A mãe gostava, assim ele não ia para a rua, não andava em más companhias. E sempre que o
menino apanhava o seu caminhão de madeira (naquele tempo, ainda não havia os caminhões de plástico,
felizmente) e cruzava o portão, a mãe corria com a tesoura: tome, filhinho, venha brincar com as suas
folhas. Ele voltava e cortava. As árvores levavam vantagem, porque eram imensas e o menino pequeno.
O seu trabalho rendia pouco, apesar do dia-a-dia, constante, de manhã à noite.

Mas o menino cresceu, ganhou tesouras maiores. Parecia determinado, à medida que o tempo
passava, a acabar com as folhas todas. Dominado por uma estranha impulsão, ele não queria ir à escola,
não queria ir ao cinema, não tinha namoradas ou amigos. Apenas tesouras, das mais diversas qualidades
e tipos.
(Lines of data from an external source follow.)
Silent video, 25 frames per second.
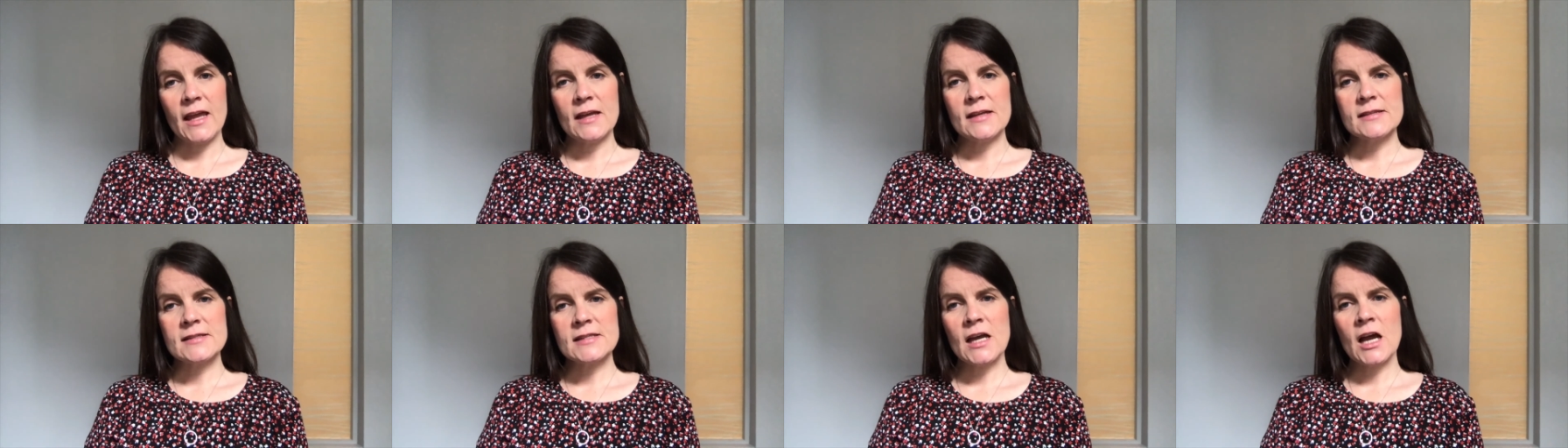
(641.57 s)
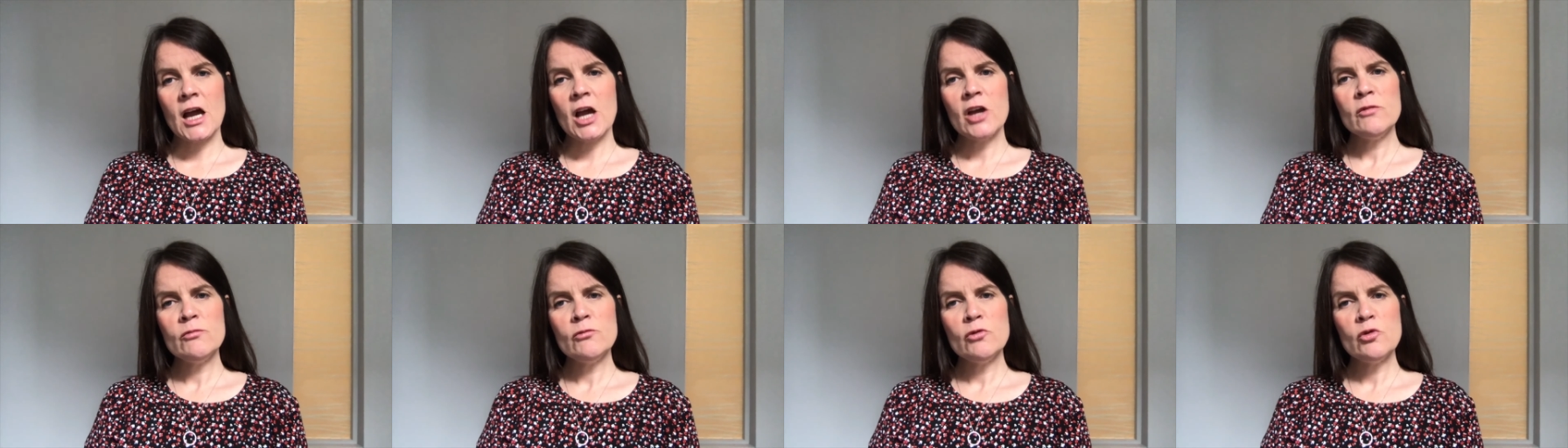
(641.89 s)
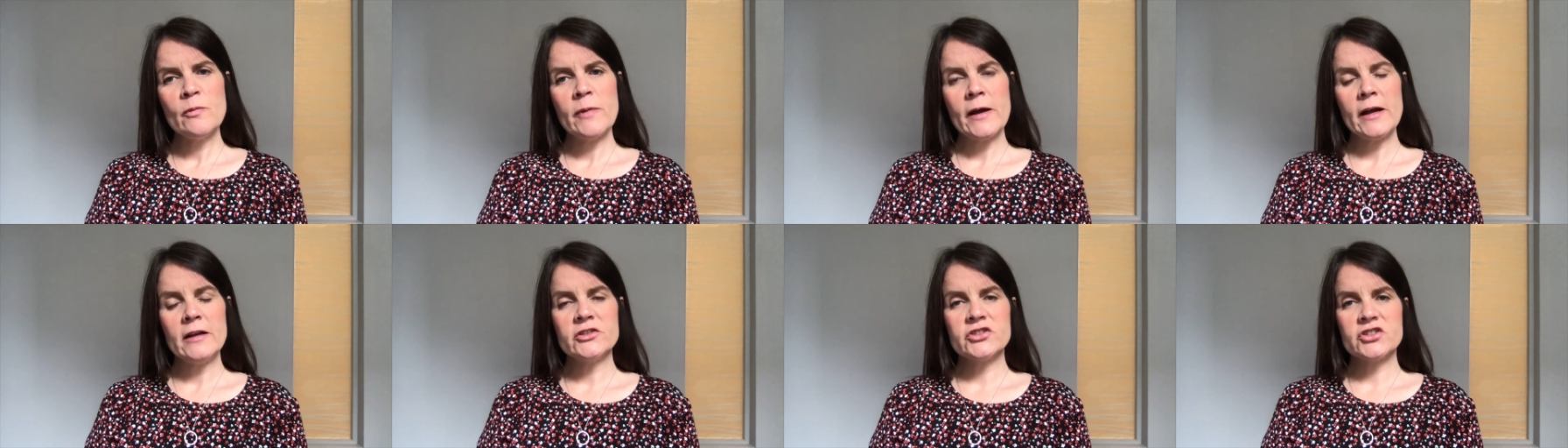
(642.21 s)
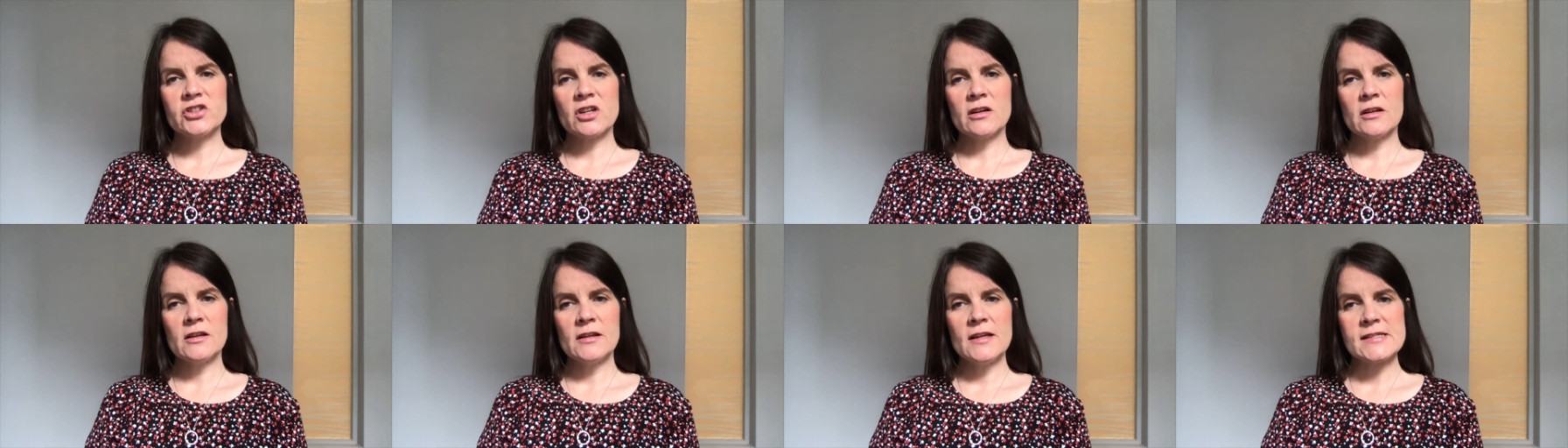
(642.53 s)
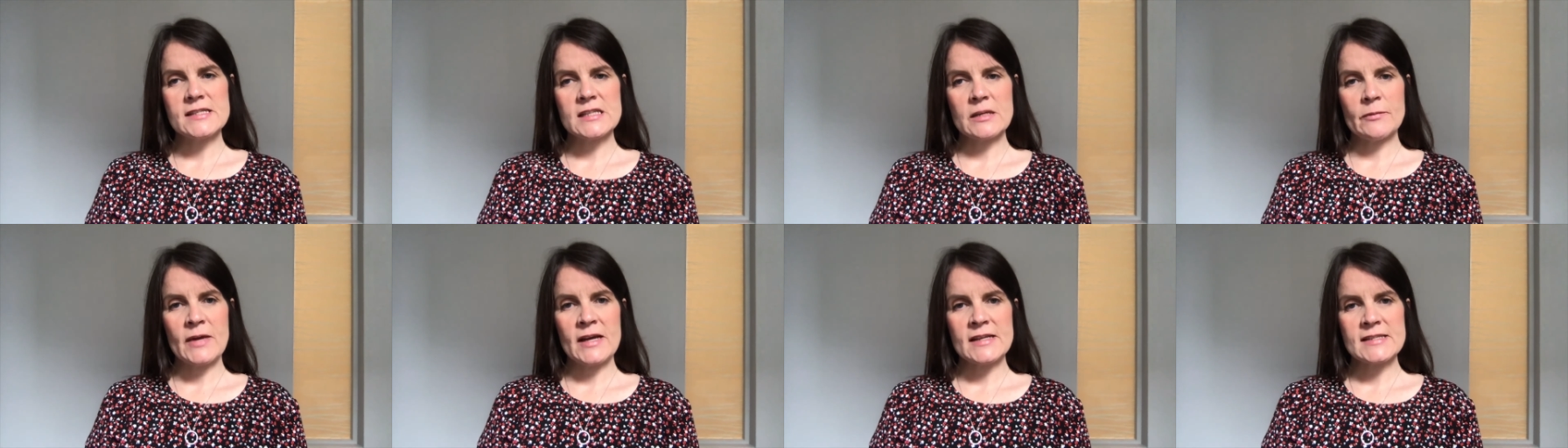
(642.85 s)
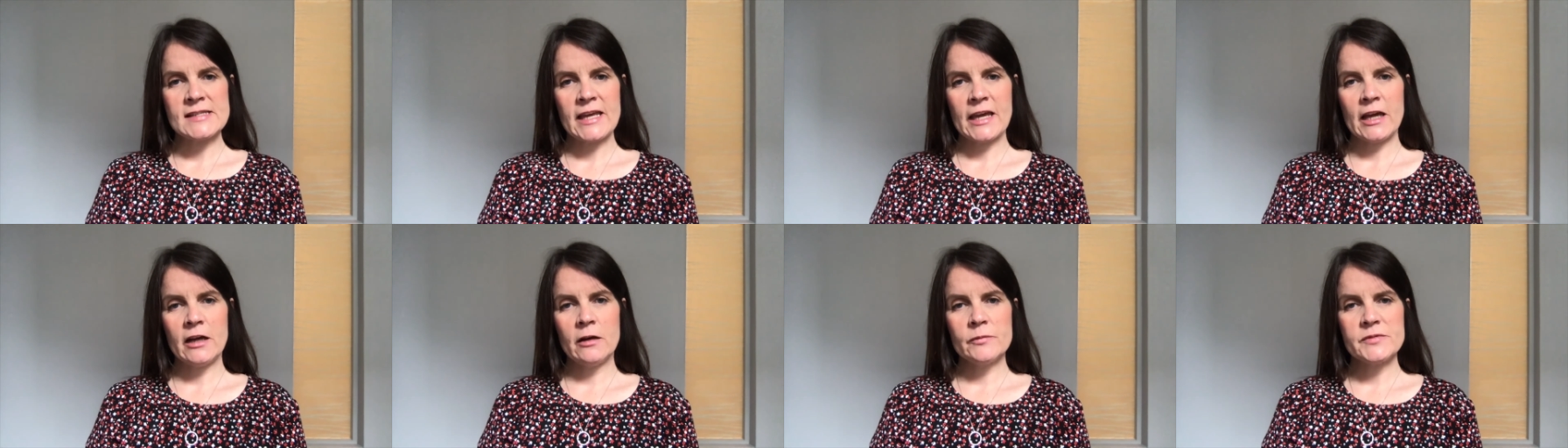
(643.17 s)
is how mobile journalism has
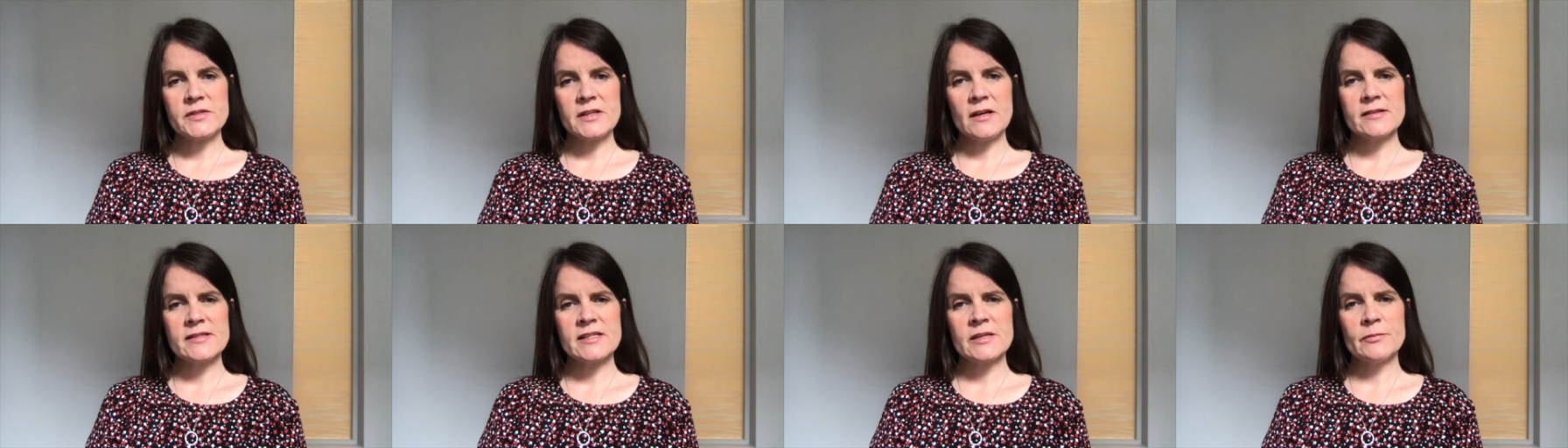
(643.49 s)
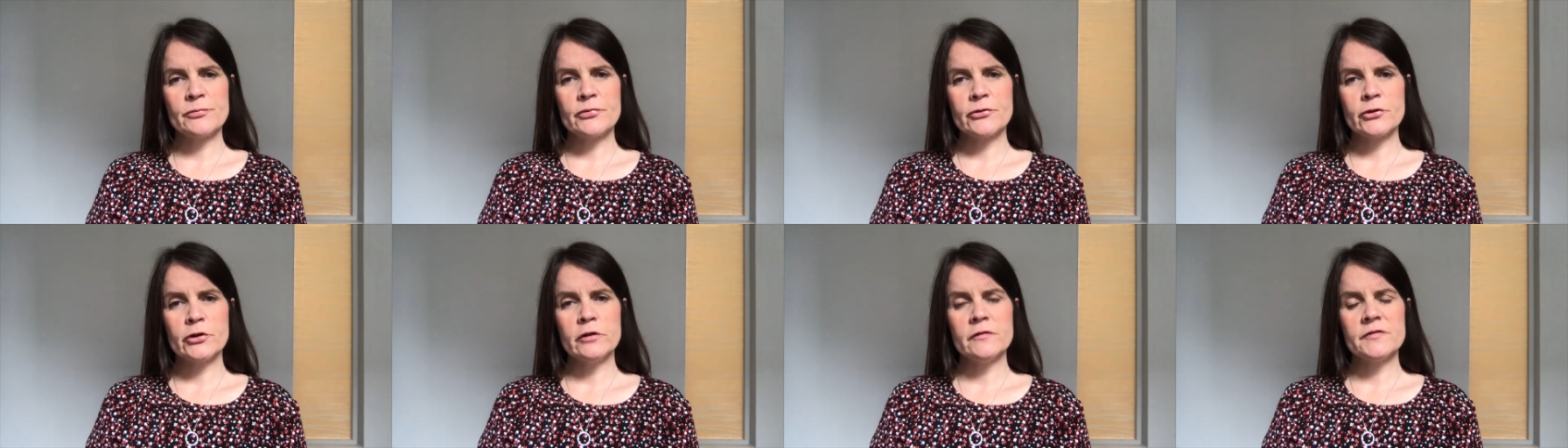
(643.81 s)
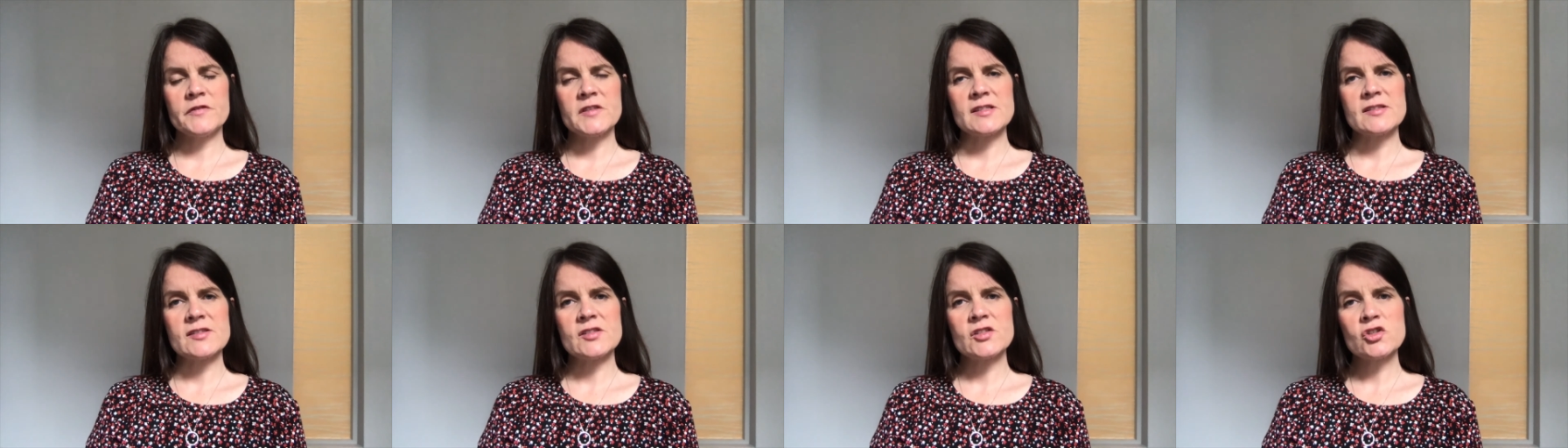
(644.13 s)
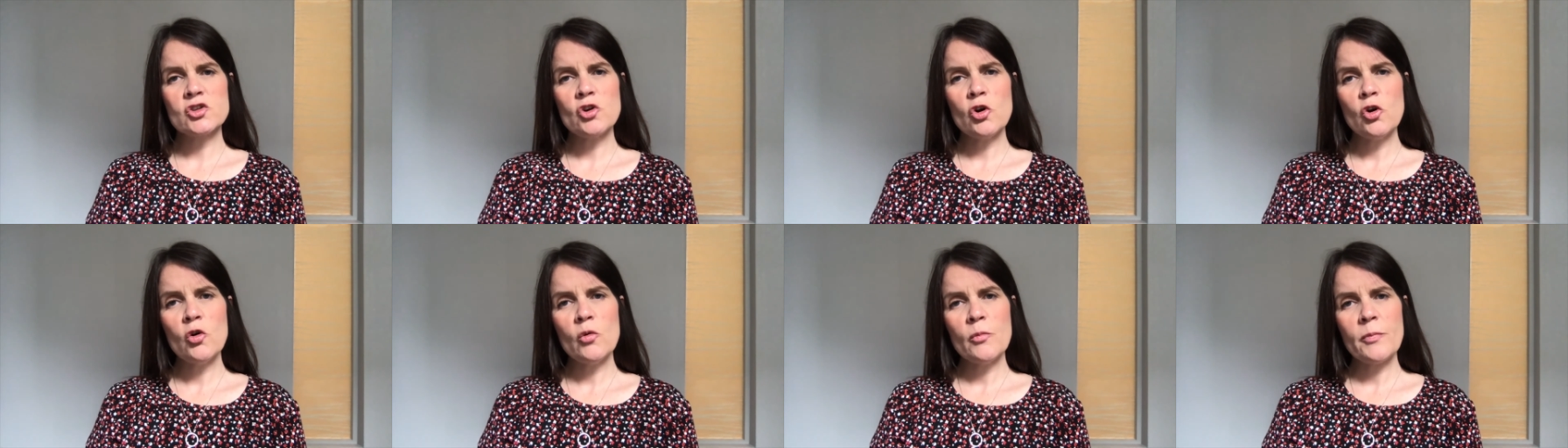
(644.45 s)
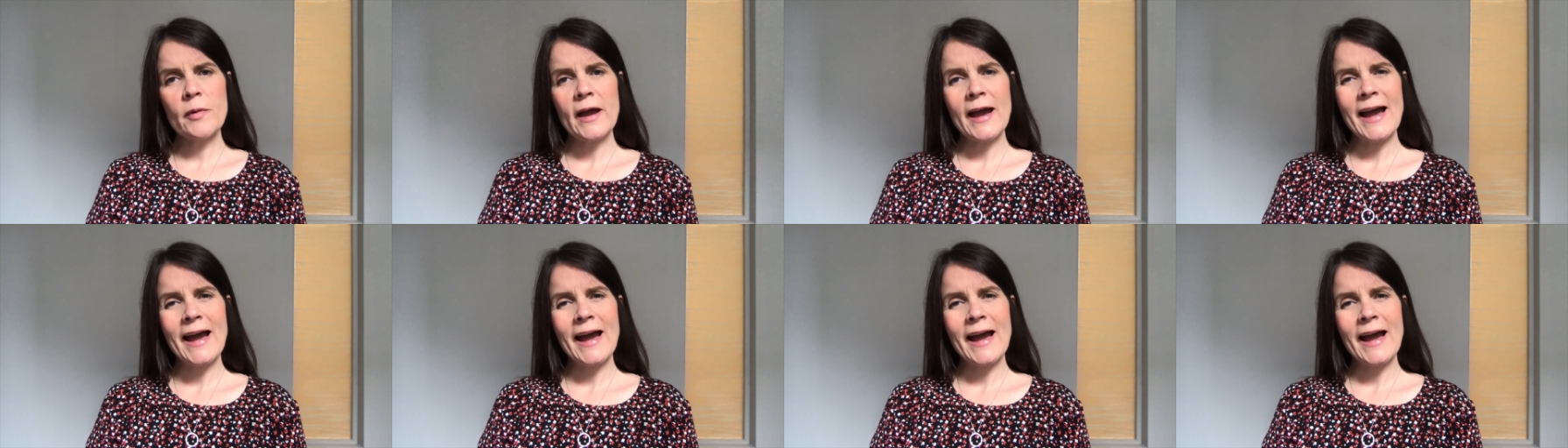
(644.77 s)
helped us improve the scope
Dormia com elas no quarto. (…)

Só que, agora, ele era maior e as árvores começaram a perder. Ele demorou apenas uma semana
para limpar a jabuticabeira. Quinze dias para a mangueira menor e vinte e cinco para a maior. Quarenta
dias para o abacateiro que era imenso, tinha mais de cinquenta anos. E seis meses depois, quando
concluiu, já a jabuticabeira tinha novas folhas e ele precisou recomeçar.

Certa noite, regressando do quintal agora silencioso, porque o desbastamento das árvores tinha
afugentado pássaros e destruído ninhos, ele concluiu que de nada adiantaria podar as folhas. Elas se
recomporiam sempre. É uma capacidade da natureza, morrer e reviver. Como o seu cérebro era diminuto,
ele demorou meses para encontrar a solução: um machado.
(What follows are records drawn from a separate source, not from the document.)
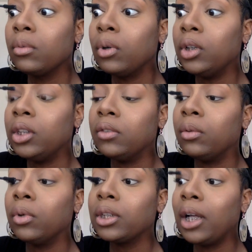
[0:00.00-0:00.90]
Well, each of
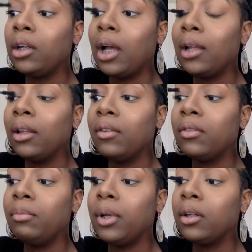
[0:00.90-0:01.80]
them works. I love
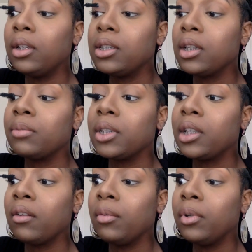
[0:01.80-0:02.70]
Better Than Sex
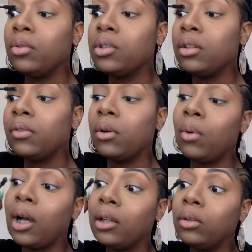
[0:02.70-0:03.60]
mascara. I've been using it for a
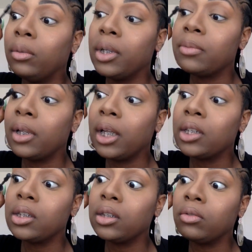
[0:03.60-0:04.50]
while. I know it makes my
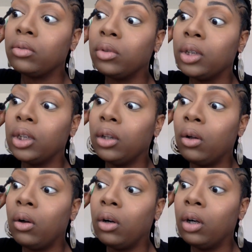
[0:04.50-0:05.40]
lashes look really
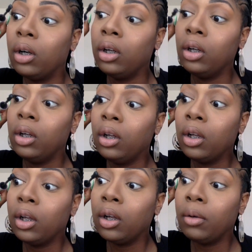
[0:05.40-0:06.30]
long,
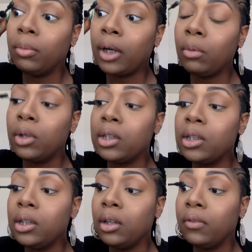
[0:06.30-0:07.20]
but I want to
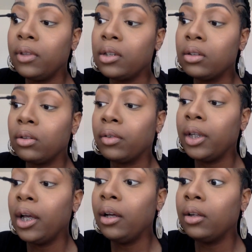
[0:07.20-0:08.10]
see if this
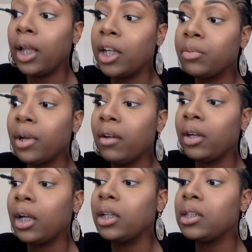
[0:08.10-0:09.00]
Loreal Lash
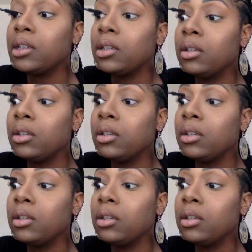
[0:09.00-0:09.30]
Paradise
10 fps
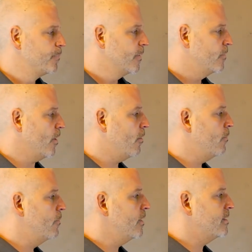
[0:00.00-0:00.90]

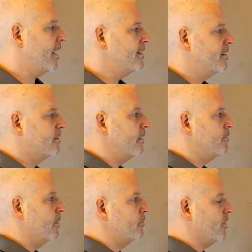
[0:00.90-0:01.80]
So the signs and
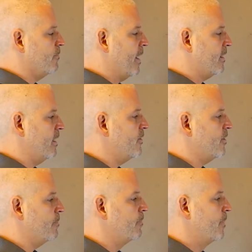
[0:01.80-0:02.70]
symptoms of
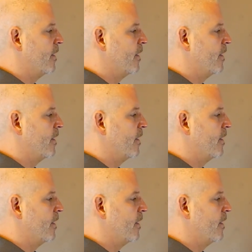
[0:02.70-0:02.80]
magnesium,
Numa terça-feira, bem cedo, que não era de perder tempo, começou a derrubada do abacateiro.
Levou dez dias, porque não estava habituado a manejar machados, as mãos calejaram, sangraram.
Adquirida a prática, limpou o quintal e descansou aliviado.
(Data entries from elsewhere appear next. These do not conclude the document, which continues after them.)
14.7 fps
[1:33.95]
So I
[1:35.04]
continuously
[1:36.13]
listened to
Mas insatisfeito, porque agora passava os dias a olhar aquela desolação, ele saiu de machado em
punho, para os arredores da cidade. Onde encontrava árvore, capões, matos atacava, limpava, deixava os
montes de lenhas arrumadinhos para quem quisesse se servir. Os donos dos terrenos não se importavam,
estavam em vias de vendê-los para fábricas ou imobiliárias e precisavam de tudo limpo mesmo.

E o homem do machado descobriu que podia ganhar a vida com o seu instrumento. Onde quer que
precisassem derrubar árvores, ele era chamado. Não parava. Contratou uma secretária para organizar
uma agenda. Depois, auxiliares. Montou uma companhia, construiu edifícios para guardar machados,
abrigar seus operários devastadores. Importou tratores e máquinas especializadas do estrangeiro. Mandou
assistentes fazerem cursos nos Estados Unidos e Europa. Eles voltaram peritos de primeira linha. E
trabalhavam, derrubavam. Foram do sul ao norte, não deixando nada em pé.

Onde quer que houvesse uma folha verde, lá estava uma tesoura, um machado, um aparelho
eletrônico para arrasar. E enquanto ele ficava milionário, o país se transformava num deserto, terra
calcinada. E então, o governo, para remediar, mandou buscar em Israel técnicos especializados em tornar
férteis as terras do deserto. E os homens mandaram plantar árvores.

E enquanto as árvores eram plantadas, o homem do machado ensinava ao filho a sua profissão.